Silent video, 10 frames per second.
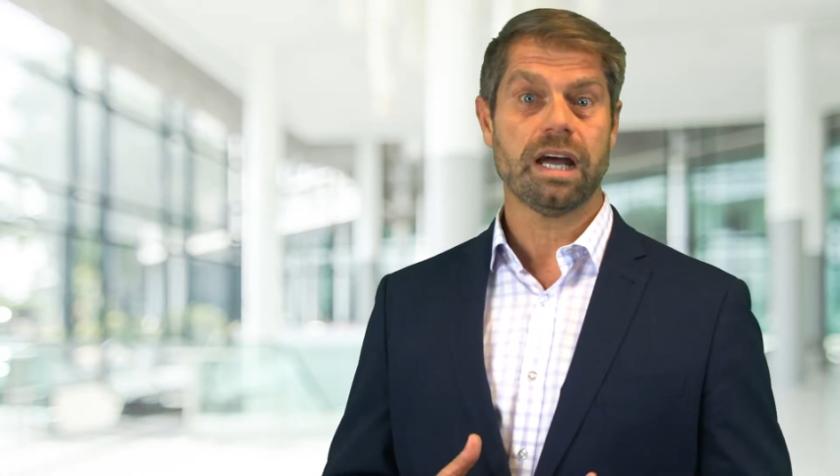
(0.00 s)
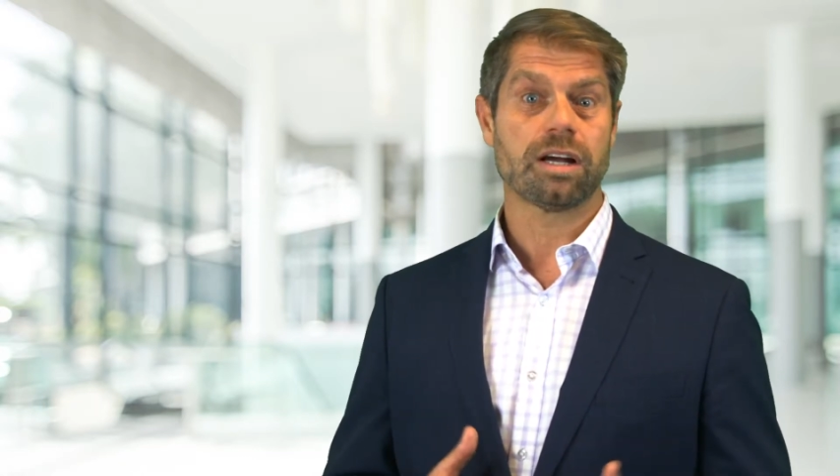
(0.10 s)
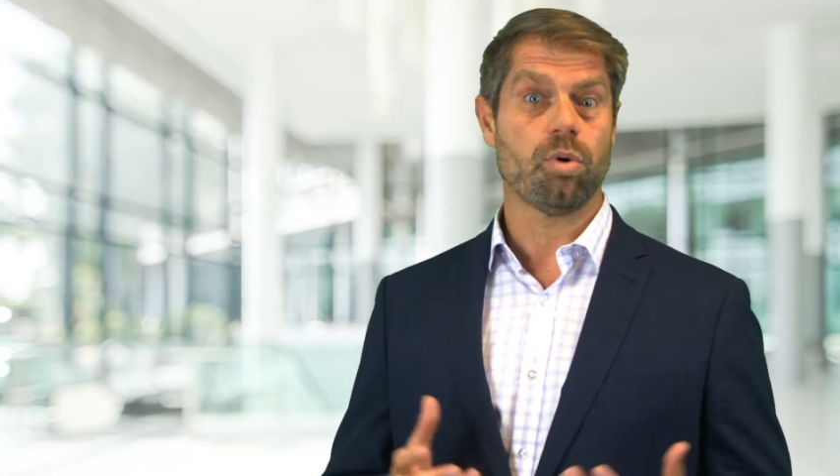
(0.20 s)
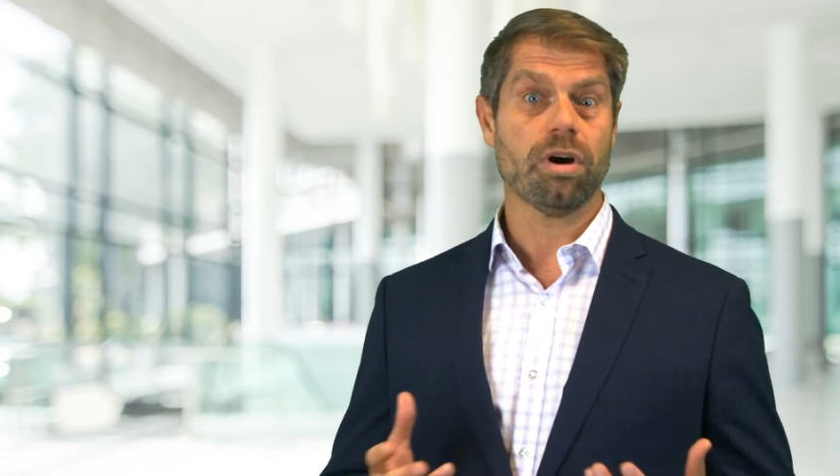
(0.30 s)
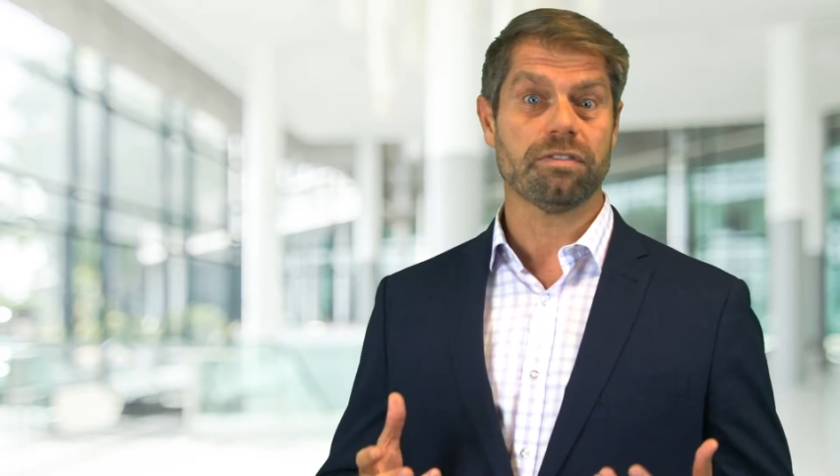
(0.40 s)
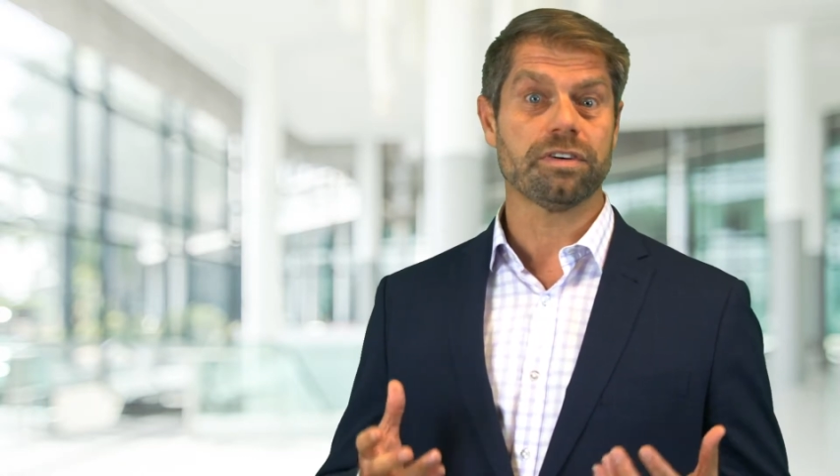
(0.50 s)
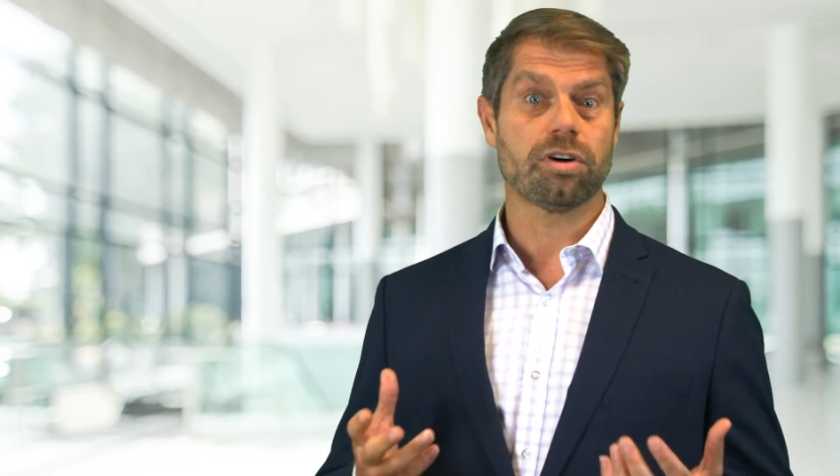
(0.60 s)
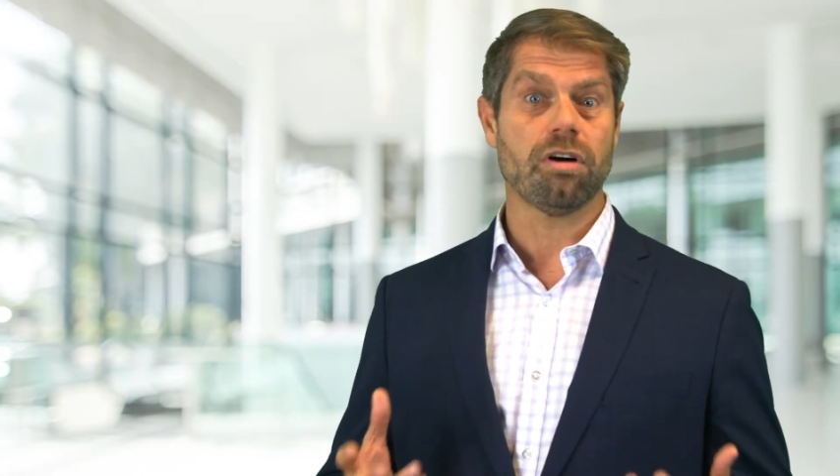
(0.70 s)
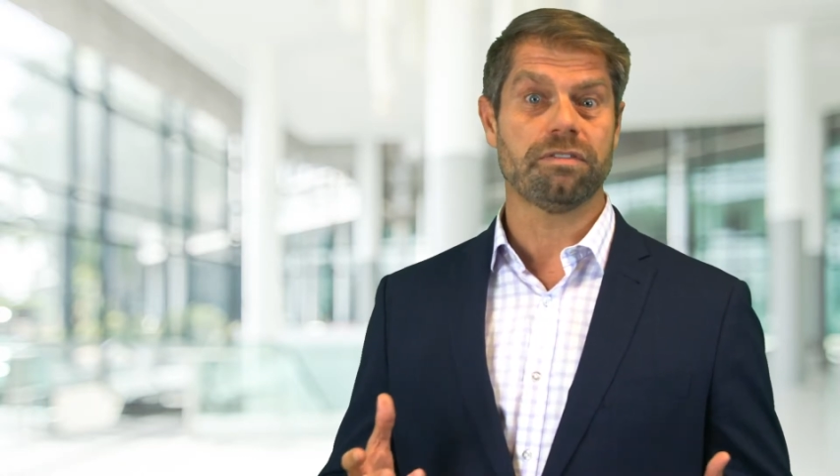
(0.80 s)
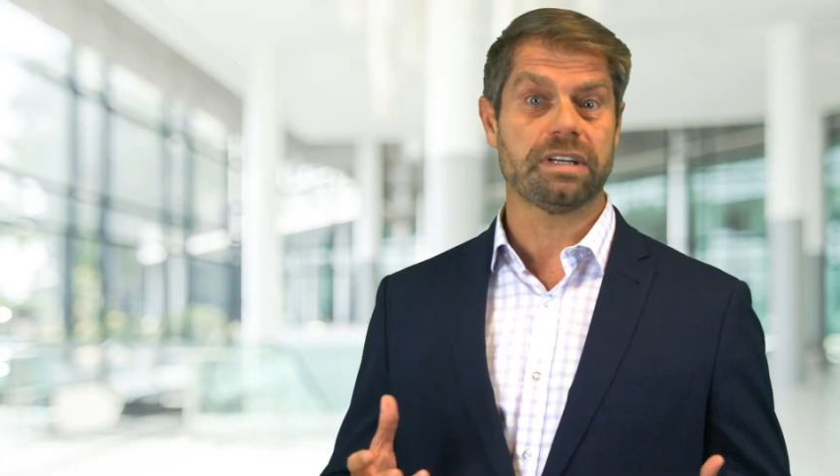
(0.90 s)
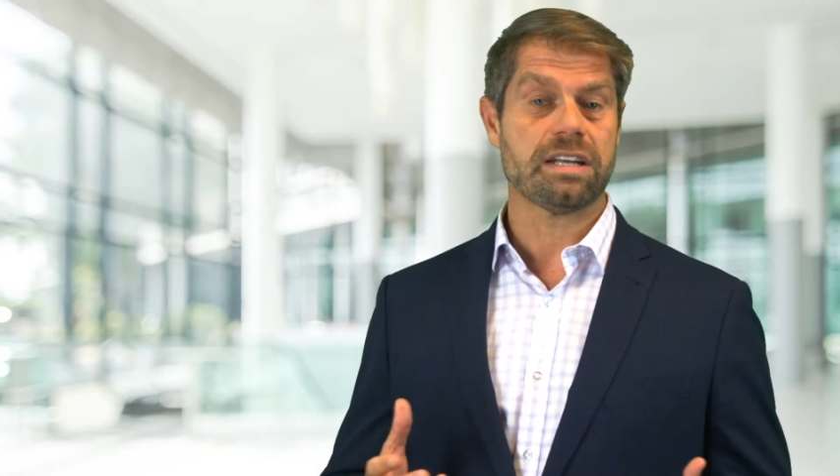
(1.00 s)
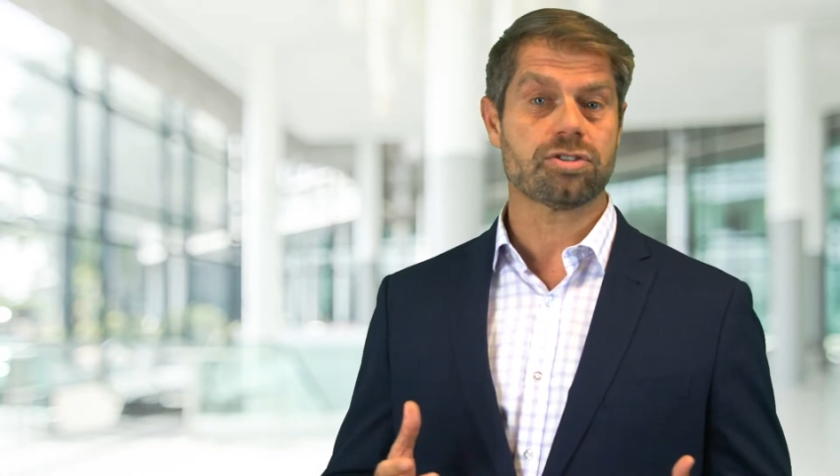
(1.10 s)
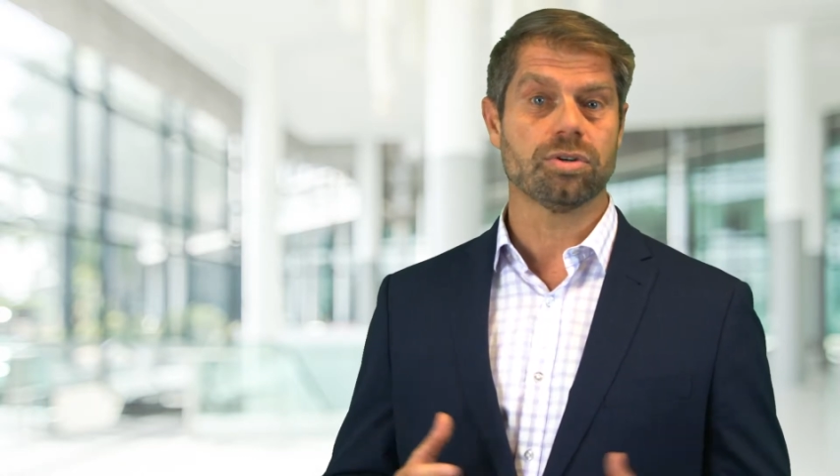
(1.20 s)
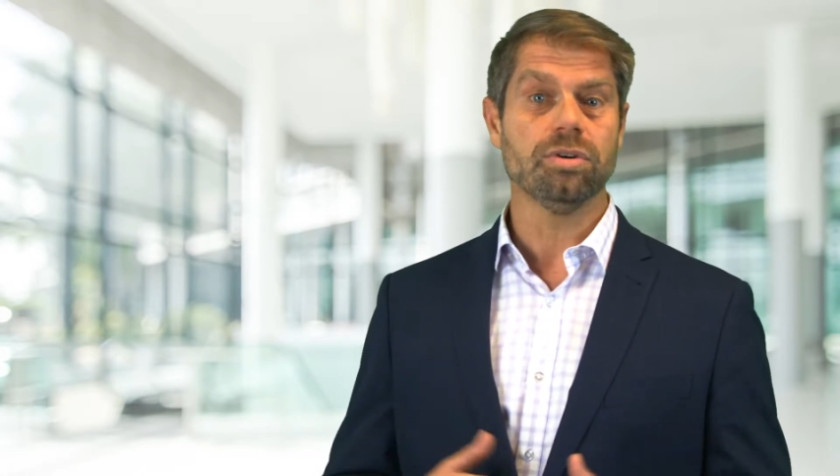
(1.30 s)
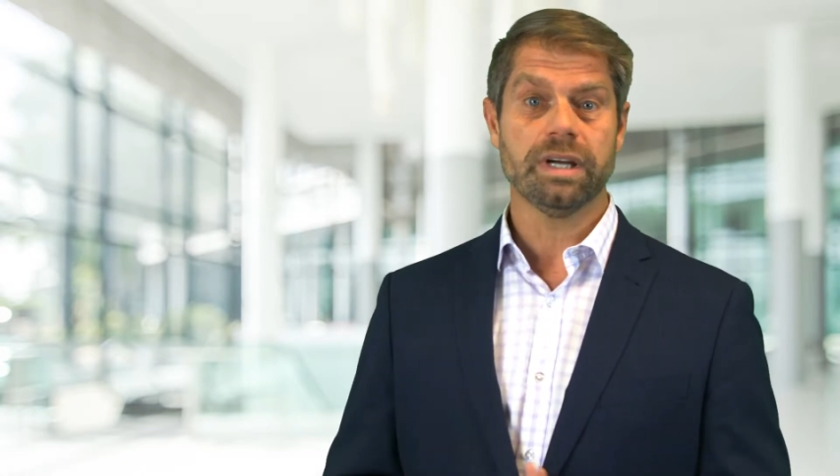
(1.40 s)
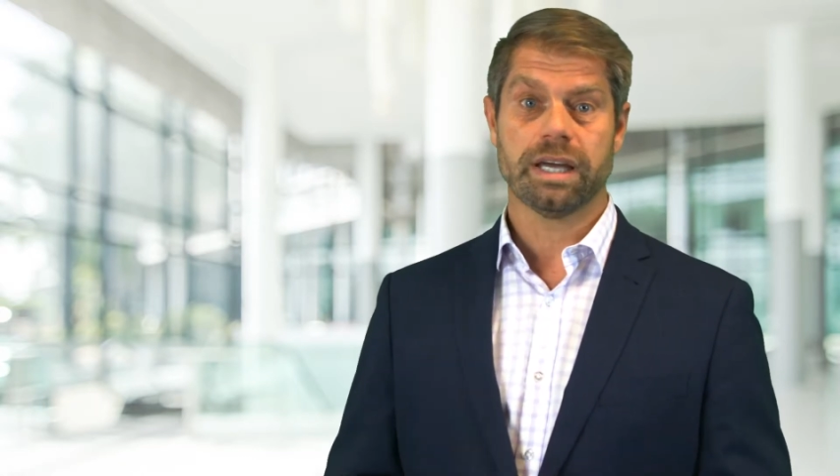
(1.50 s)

and quite often confidential,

=====

Work required. Images are to be left out; everything else in the material must be written out exactly.

Solution to this problem.
Silent video, 10 frames per second.
(0.00 s)
(0.10 s)
(0.20 s)
(0.30 s)
(0.40 s)
(0.50 s)
(0.60 s)
(0.70 s)
(0.80 s)
(0.90 s)
(1.00 s)
(1.10 s)
(1.20 s)
(1.30 s)
(1.40 s)
(1.50 s)

and quite often confidential,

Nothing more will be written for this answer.